* [Instructions to follow]:
Return all of the following entries as written, but without the images.
START Input records
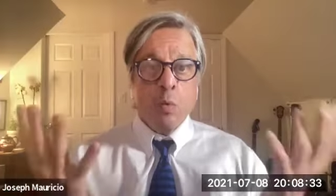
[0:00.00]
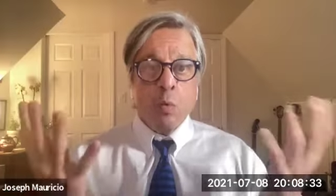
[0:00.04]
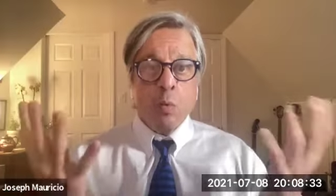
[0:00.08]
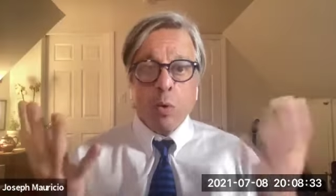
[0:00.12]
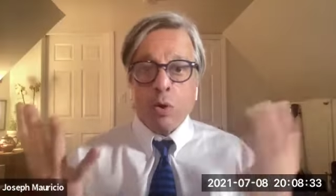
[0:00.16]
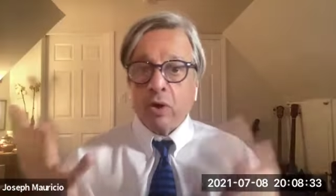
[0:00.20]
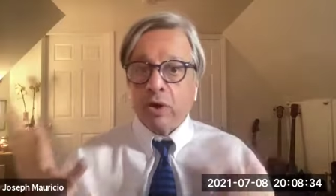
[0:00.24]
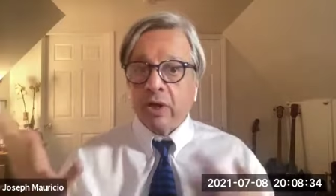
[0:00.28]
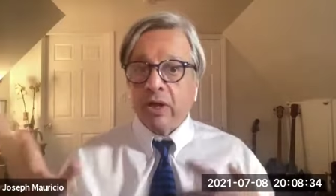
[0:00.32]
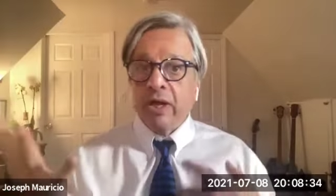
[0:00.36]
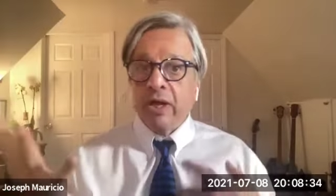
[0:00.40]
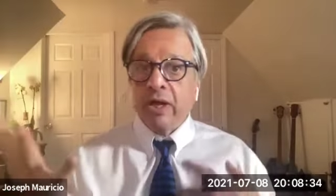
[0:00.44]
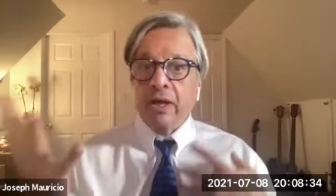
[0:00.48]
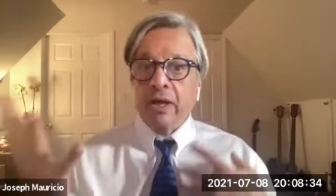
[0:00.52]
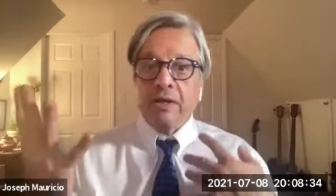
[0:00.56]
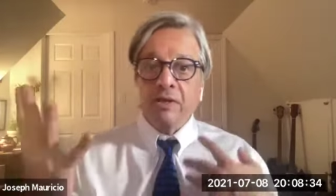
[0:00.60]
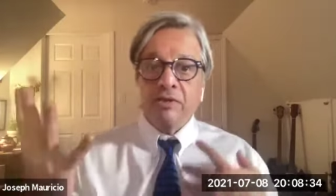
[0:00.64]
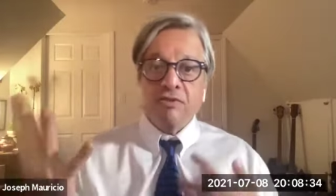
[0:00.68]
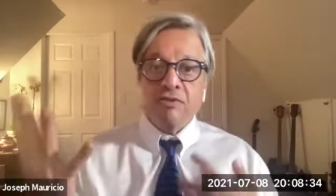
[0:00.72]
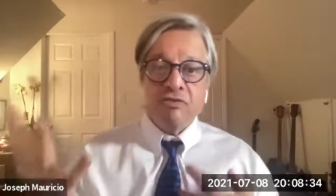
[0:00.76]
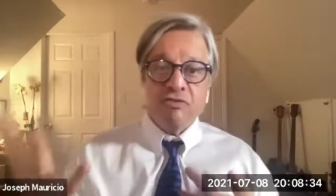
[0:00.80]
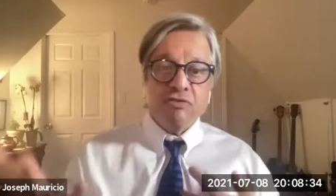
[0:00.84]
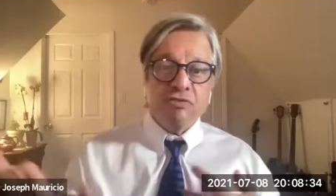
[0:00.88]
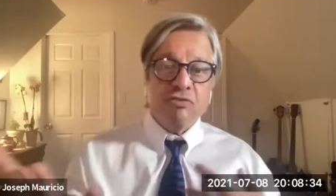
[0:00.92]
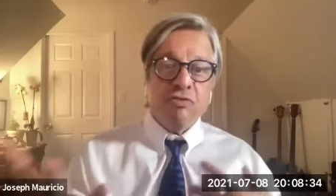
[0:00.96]
Working
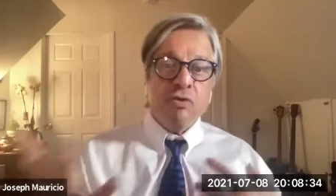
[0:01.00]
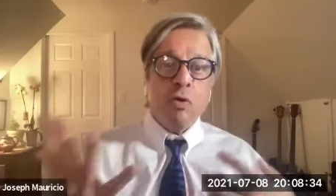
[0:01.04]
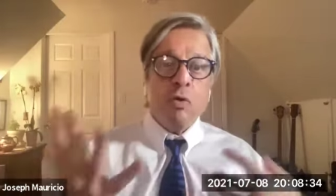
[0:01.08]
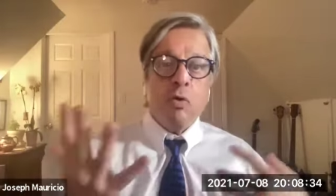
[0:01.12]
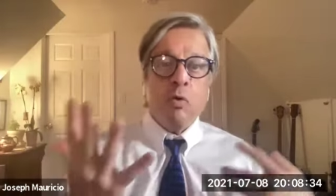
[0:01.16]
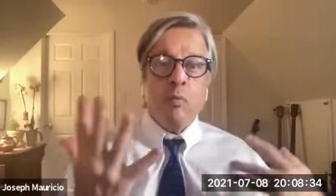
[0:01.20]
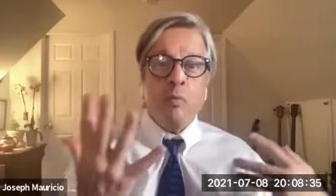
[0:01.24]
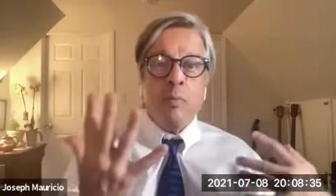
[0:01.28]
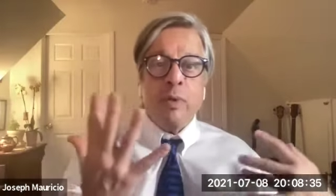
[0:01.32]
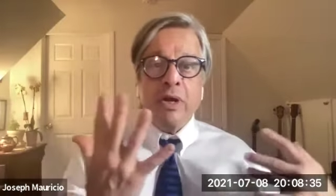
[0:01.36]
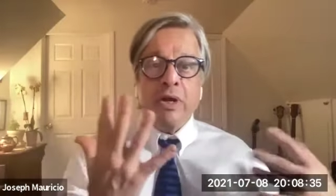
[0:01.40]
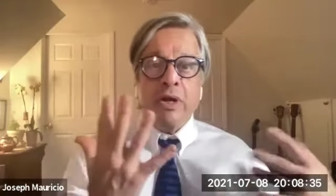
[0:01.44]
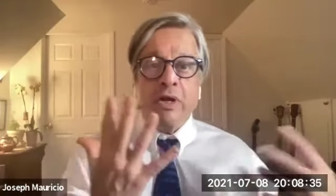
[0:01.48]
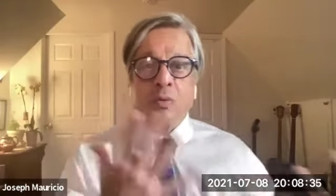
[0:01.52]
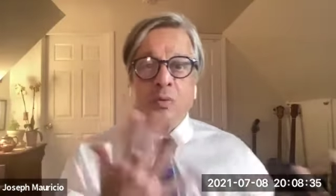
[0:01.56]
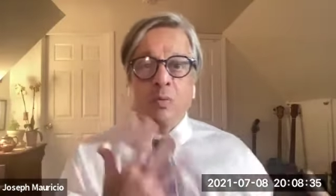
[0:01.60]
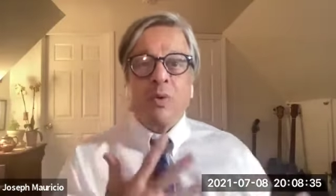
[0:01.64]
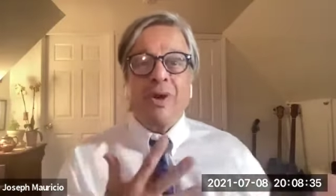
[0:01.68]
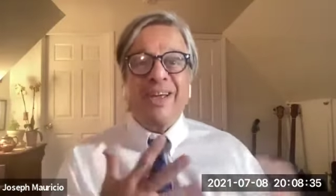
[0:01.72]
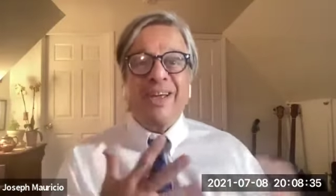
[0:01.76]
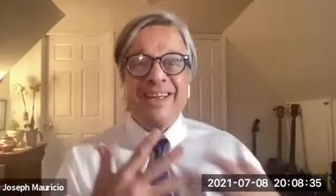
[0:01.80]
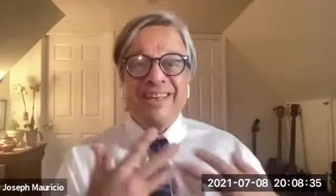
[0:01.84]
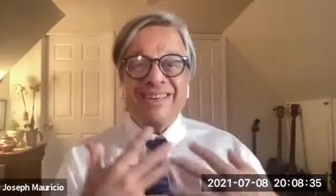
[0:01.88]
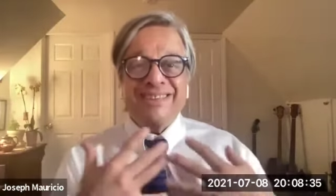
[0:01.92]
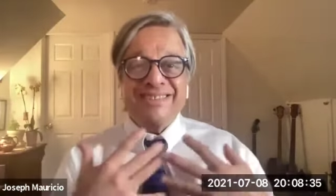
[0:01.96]
in so many
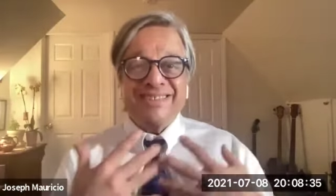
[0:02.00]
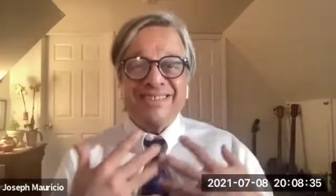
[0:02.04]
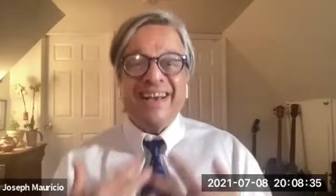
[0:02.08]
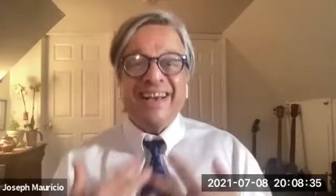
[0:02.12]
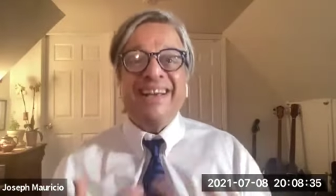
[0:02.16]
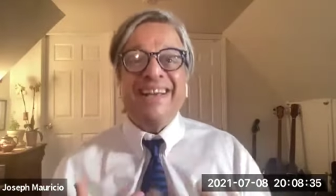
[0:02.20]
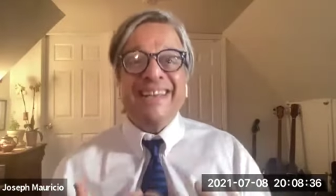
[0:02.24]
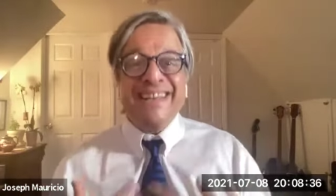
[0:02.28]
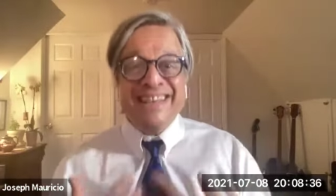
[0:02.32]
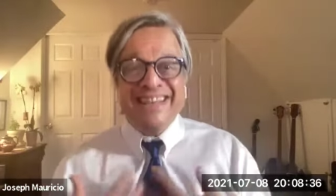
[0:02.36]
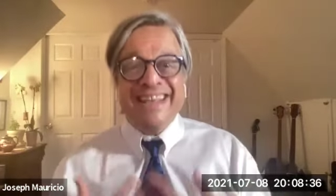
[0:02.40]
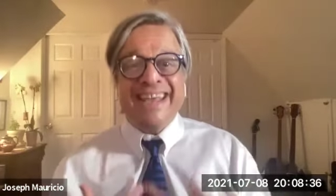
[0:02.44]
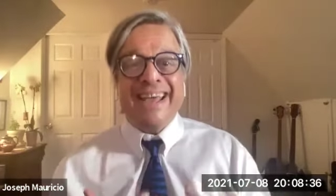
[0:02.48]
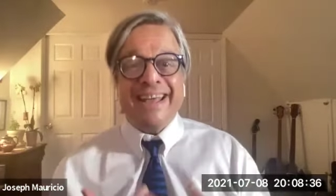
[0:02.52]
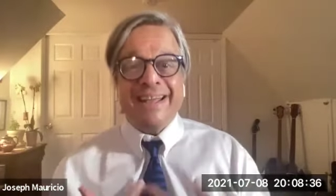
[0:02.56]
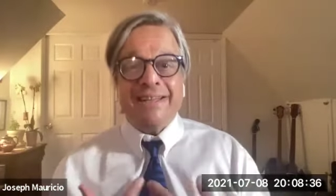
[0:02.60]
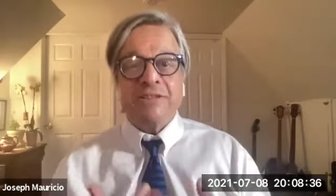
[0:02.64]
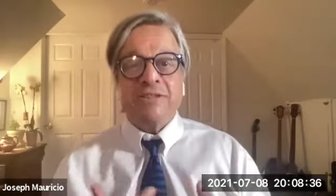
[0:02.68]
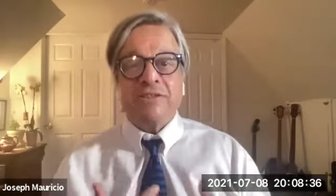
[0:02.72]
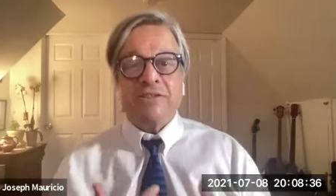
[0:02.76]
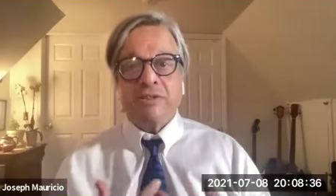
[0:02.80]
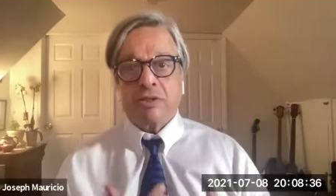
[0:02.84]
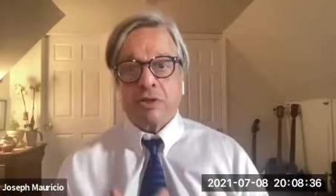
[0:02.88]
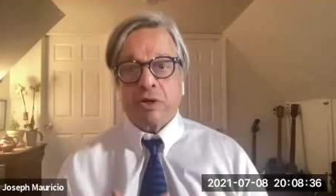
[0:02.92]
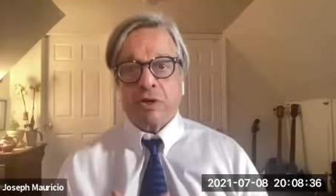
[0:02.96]
ways
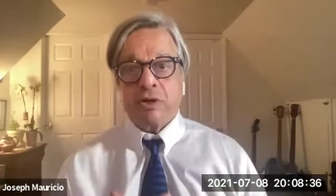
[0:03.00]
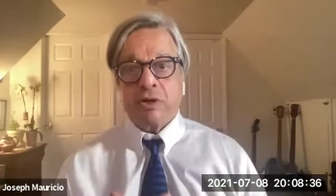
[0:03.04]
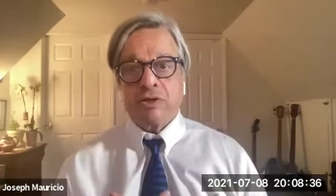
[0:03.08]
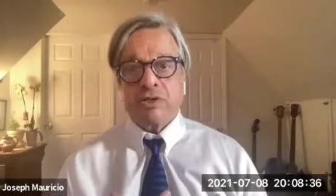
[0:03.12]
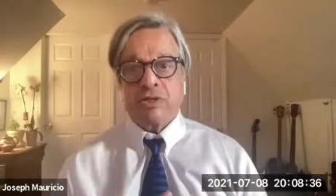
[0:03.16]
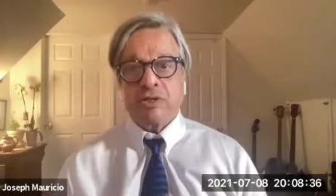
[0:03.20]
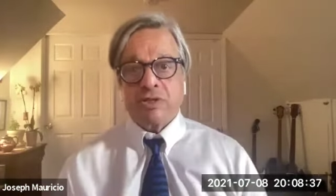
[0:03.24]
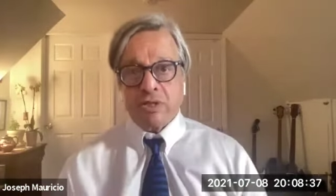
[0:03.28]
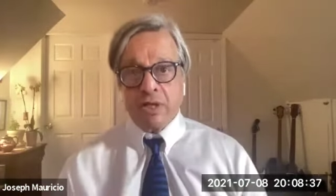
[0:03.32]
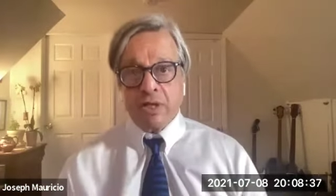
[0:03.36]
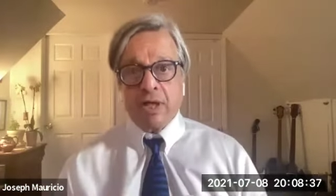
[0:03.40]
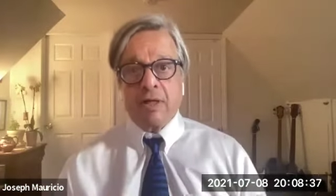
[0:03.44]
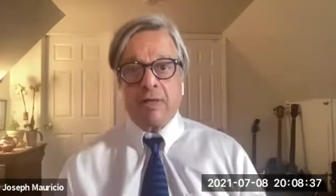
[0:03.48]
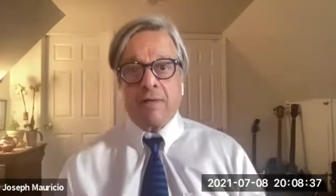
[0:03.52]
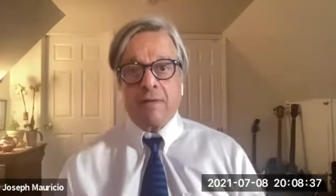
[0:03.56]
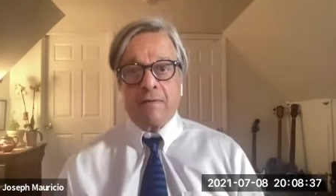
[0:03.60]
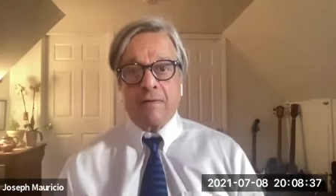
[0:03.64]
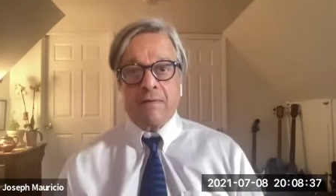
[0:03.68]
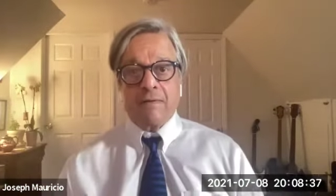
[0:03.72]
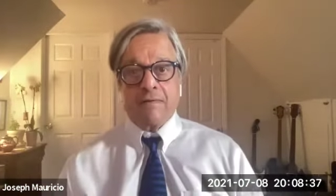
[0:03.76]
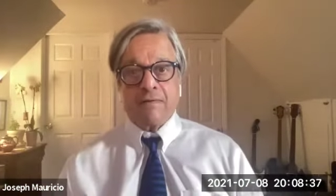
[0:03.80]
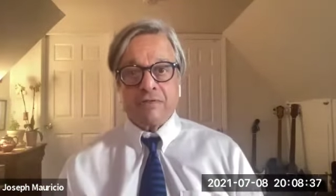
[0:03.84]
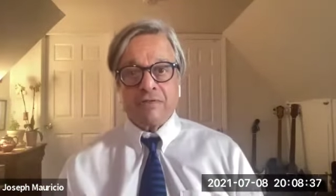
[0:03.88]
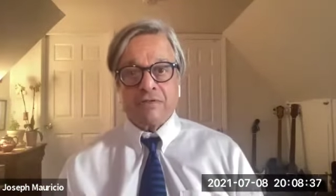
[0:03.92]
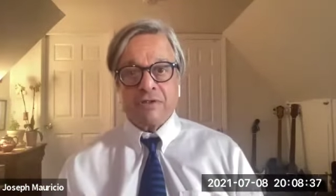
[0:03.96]
against
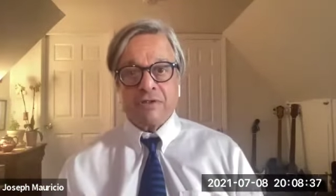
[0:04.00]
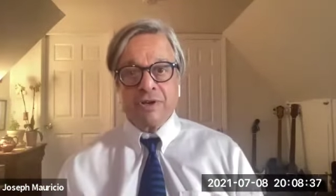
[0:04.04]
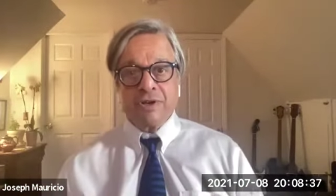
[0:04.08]
ourselves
END Input records
* [Answer area]:
[0:00.00]
[0:00.04]
[0:00.08]
[0:00.12]
[0:00.16]
[0:00.20]
[0:00.24]
[0:00.28]
[0:00.32]
[0:00.36]
[0:00.40]
[0:00.44]
[0:00.48]
[0:00.52]
[0:00.56]
[0:00.60]
[0:00.64]
[0:00.68]
[0:00.72]
[0:00.76]
[0:00.80]
[0:00.84]
[0:00.88]
[0:00.92]
[0:00.96]
Working
[0:01.00]
[0:01.04]
[0:01.08]
[0:01.12]
[0:01.16]
[0:01.20]
[0:01.24]
[0:01.28]
[0:01.32]
[0:01.36]
[0:01.40]
[0:01.44]
[0:01.48]
[0:01.52]
[0:01.56]
[0:01.60]
[0:01.64]
[0:01.68]
[0:01.72]
[0:01.76]
[0:01.80]
[0:01.84]
[0:01.88]
[0:01.92]
[0:01.96]
in so many
[0:02.00]
[0:02.04]
[0:02.08]
[0:02.12]
[0:02.16]
[0:02.20]
[0:02.24]
[0:02.28]
[0:02.32]
[0:02.36]
[0:02.40]
[0:02.44]
[0:02.48]
[0:02.52]
[0:02.56]
[0:02.60]
[0:02.64]
[0:02.68]
[0:02.72]
[0:02.76]
[0:02.80]
[0:02.84]
[0:02.88]
[0:02.92]
[0:02.96]
ways
[0:03.00]
[0:03.04]
[0:03.08]
[0:03.12]
[0:03.16]
[0:03.20]
[0:03.24]
[0:03.28]
[0:03.32]
[0:03.36]
[0:03.40]
[0:03.44]
[0:03.48]
[0:03.52]
[0:03.56]
[0:03.60]
[0:03.64]
[0:03.68]
[0:03.72]
[0:03.76]
[0:03.80]
[0:03.84]
[0:03.88]
[0:03.92]
[0:03.96]
against
[0:04.00]
[0:04.04]
[0:04.08]
ourselves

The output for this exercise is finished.